Meditate or pray. I tend to think of these two things as extremely similar activities, so I’m including them together. Just sit in a comfortable place, clear your mind, and just focus on your breath or on a particular phrase (think of a mantra or of rosary beads). Focus on that singular thing and, if you feel your mind drifting to other things, nudge it back. Do this for fifteen minutes and you’ll find yourself a lot less stressed out.
Drink a big glass of water. This helps more than you might think! Quite often, we’re running on the edge of dehydration whether we notice it or not and it can subtly affect our mood and energy level. If you’re feeling stressed out, just stop for a moment and drink a big glass of water.
Snack on healthy things, not unhealthy things. My favorite little holiday strategy is to put a bunch of tangerines in the kitchen. Then, whenever I have an urge for a snack, rather than eating something that’s going to sit in my stomach and bring my energy level down, I eat a tangerine. You can get large bags of tangerines inexpensively and they’re a great little healthy pick-me-up, plus they’re loaded with vitamin C.

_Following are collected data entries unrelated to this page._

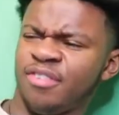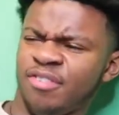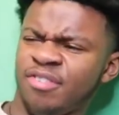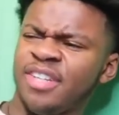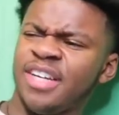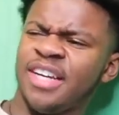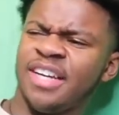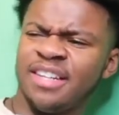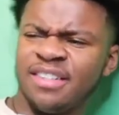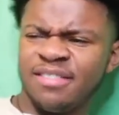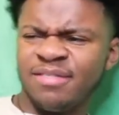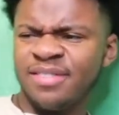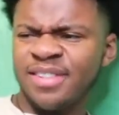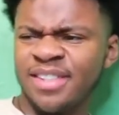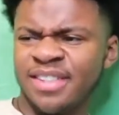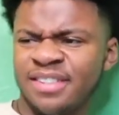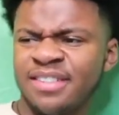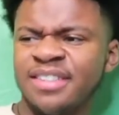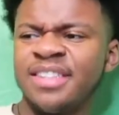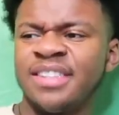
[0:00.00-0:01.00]
okay,
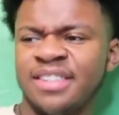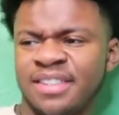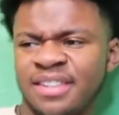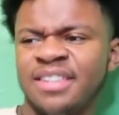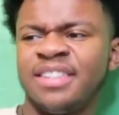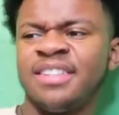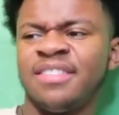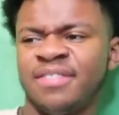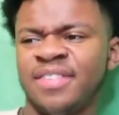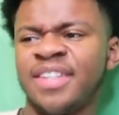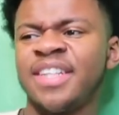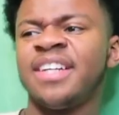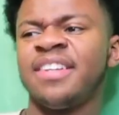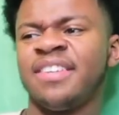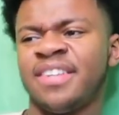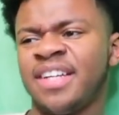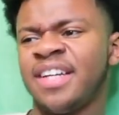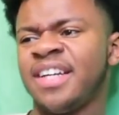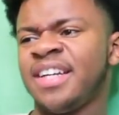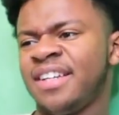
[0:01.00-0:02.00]
like,
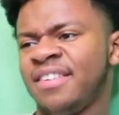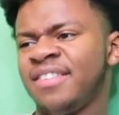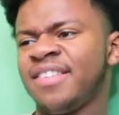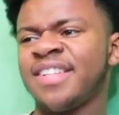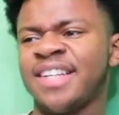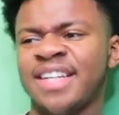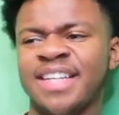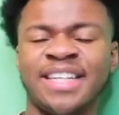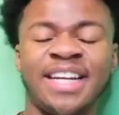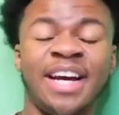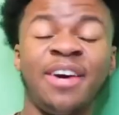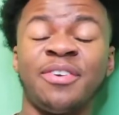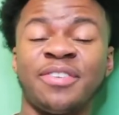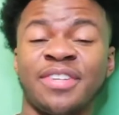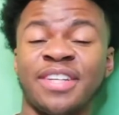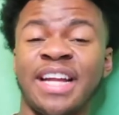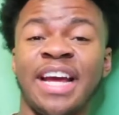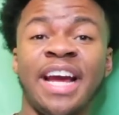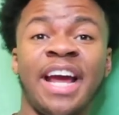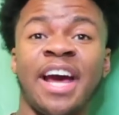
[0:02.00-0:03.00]
okay, I'm like, that was
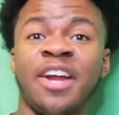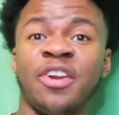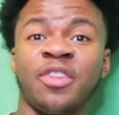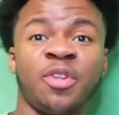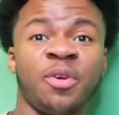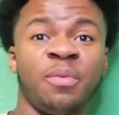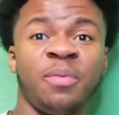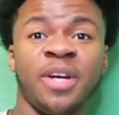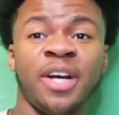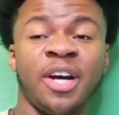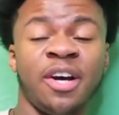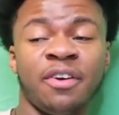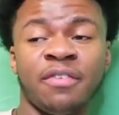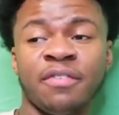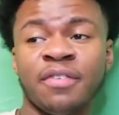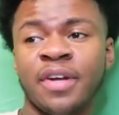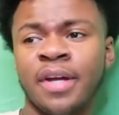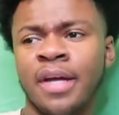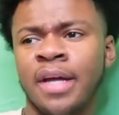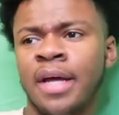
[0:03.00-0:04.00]
that kind of threw me off.
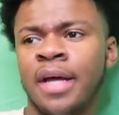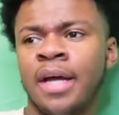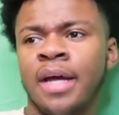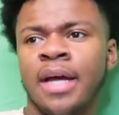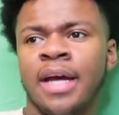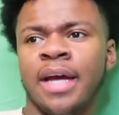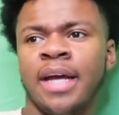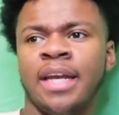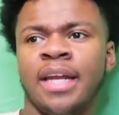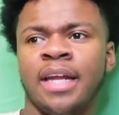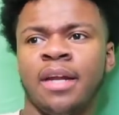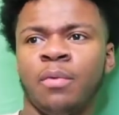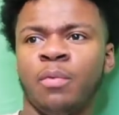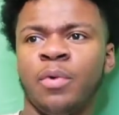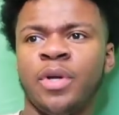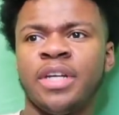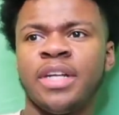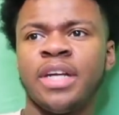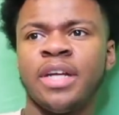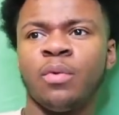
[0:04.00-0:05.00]
And then
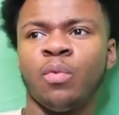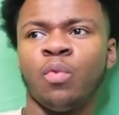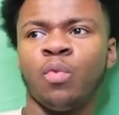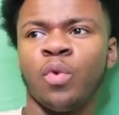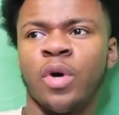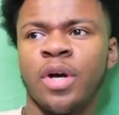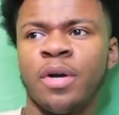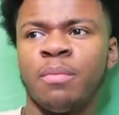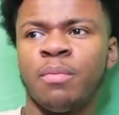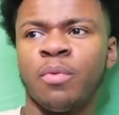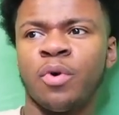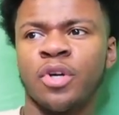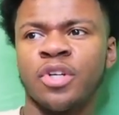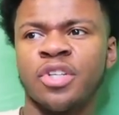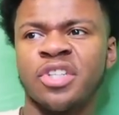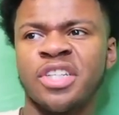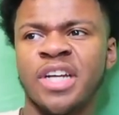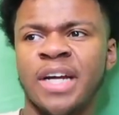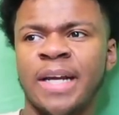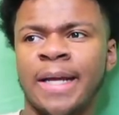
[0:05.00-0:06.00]
we did one more
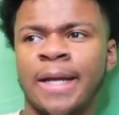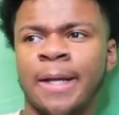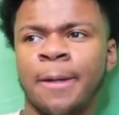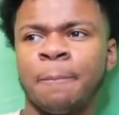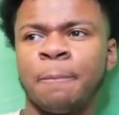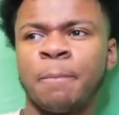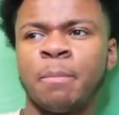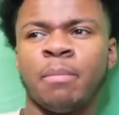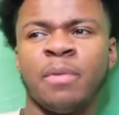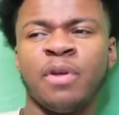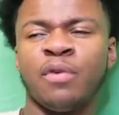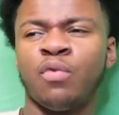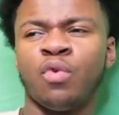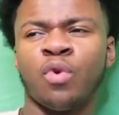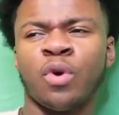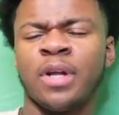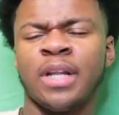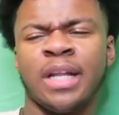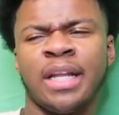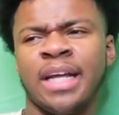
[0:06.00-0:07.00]
study
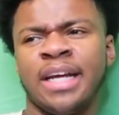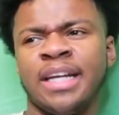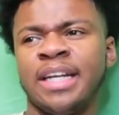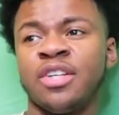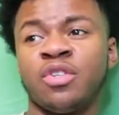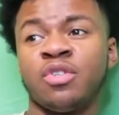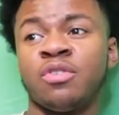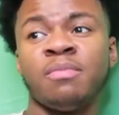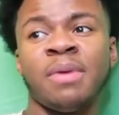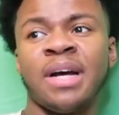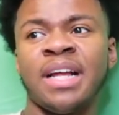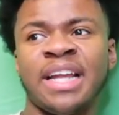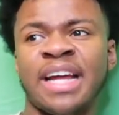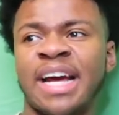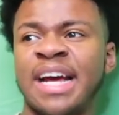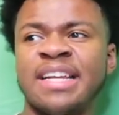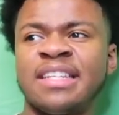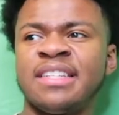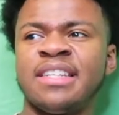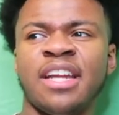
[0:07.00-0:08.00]
before, like, this was my
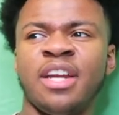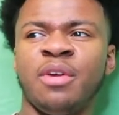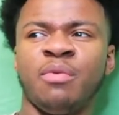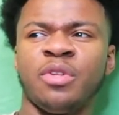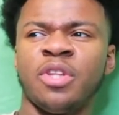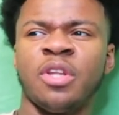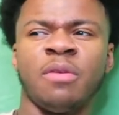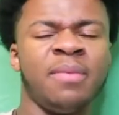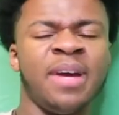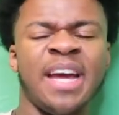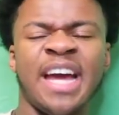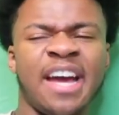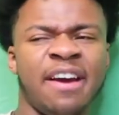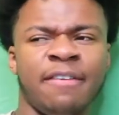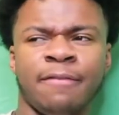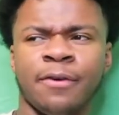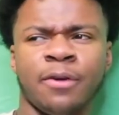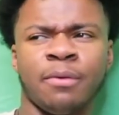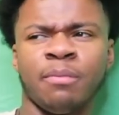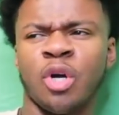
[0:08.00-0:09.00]
last study with them
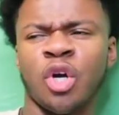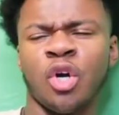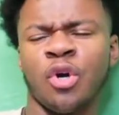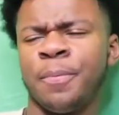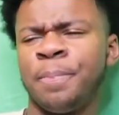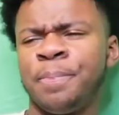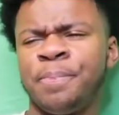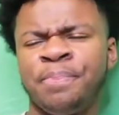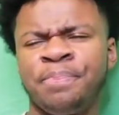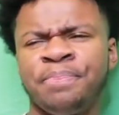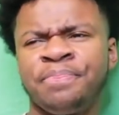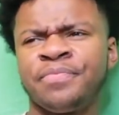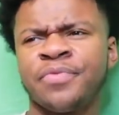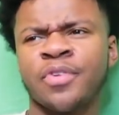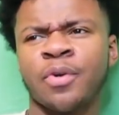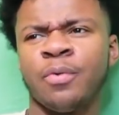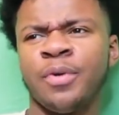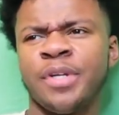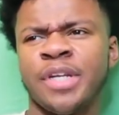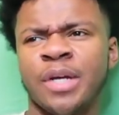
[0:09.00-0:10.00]
ever, bro.
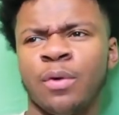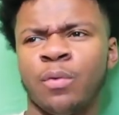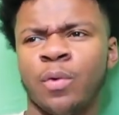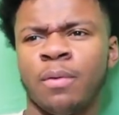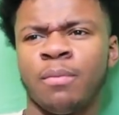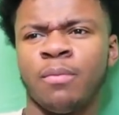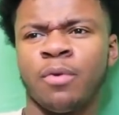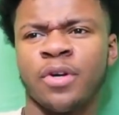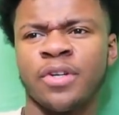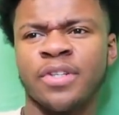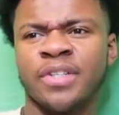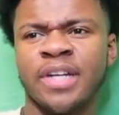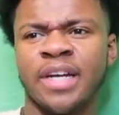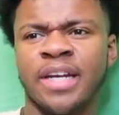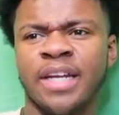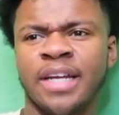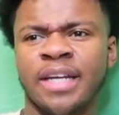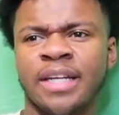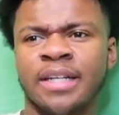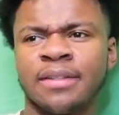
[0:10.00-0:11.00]
We did one more
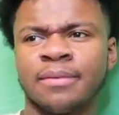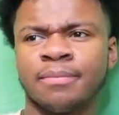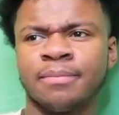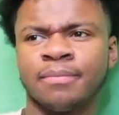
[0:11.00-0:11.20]
study,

If you do eat or drink something really unhealthy, just take a small portion. There’s no need to eat ten cookies or drink a six pack of beer or clean out the minibar. It’ll end up being expensive, won’t really help with your feelings of stress, and won’t help you feel good, either. Instead, take a small portion of such holiday treats and supplement it with something healthier, like a tangerine.
Get some exercise, even just a long walk. Take some time to work up a sweat and get out of breath for a while. If that’s not quite your thing, put on some appropriate clothes and go on a walk. There’s nothing that can’t wait for an hour or half an hour. That time outside in the fresh air getting a bit of sunshine will do nothing but help with your ability to handle stress. The same is true for the endorphins released in intense exercise.
Go hug someone you love. Grab someone you really love – a parent, a spouse, a child – and give that person a big long hug. You’d be surprised how effectively such a simple gesture can melt the stress you’re feeling in the moment. A big hug can make both people instantly feel better about the world.
The holiday season can be a real challenge, but these little strategies can really help make a difference in terms of the financial cost and the stress of the holidays.